→ **Assignment**:
Output, exactly and with no pictures, the line that contains "(1300.97 s to 1301.97 s)" and every line that comes after it in the data below, the last one included.

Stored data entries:
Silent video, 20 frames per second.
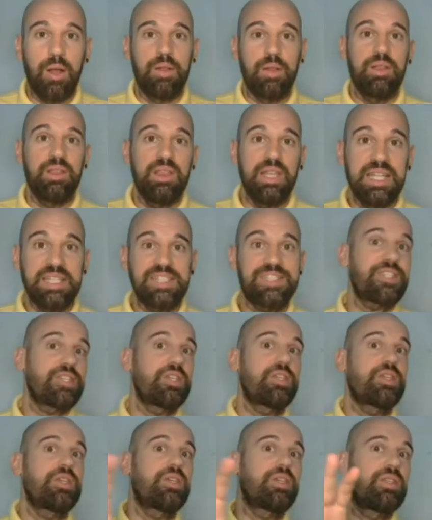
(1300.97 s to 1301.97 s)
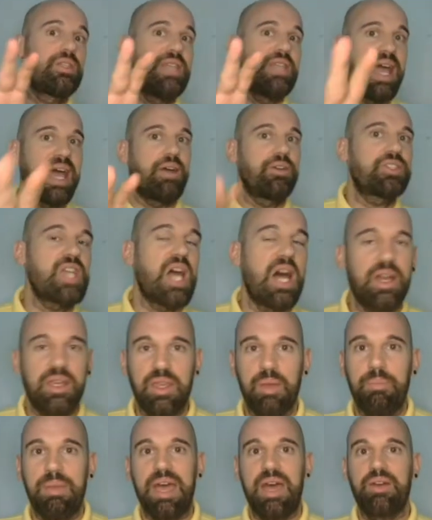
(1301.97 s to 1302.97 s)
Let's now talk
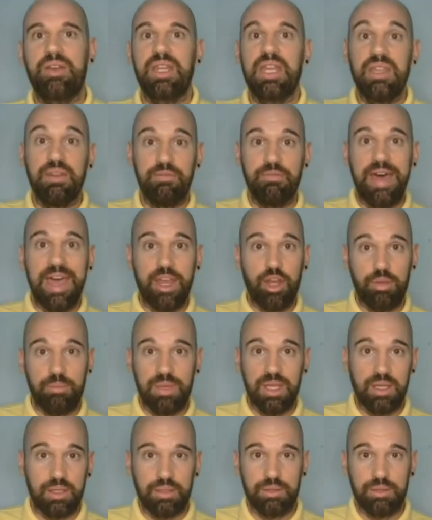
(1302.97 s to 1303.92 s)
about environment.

→ **Solution**:
(1300.97 s to 1301.97 s)
(1301.97 s to 1302.97 s)
Let's now talk
(1302.97 s to 1303.92 s)
about environment.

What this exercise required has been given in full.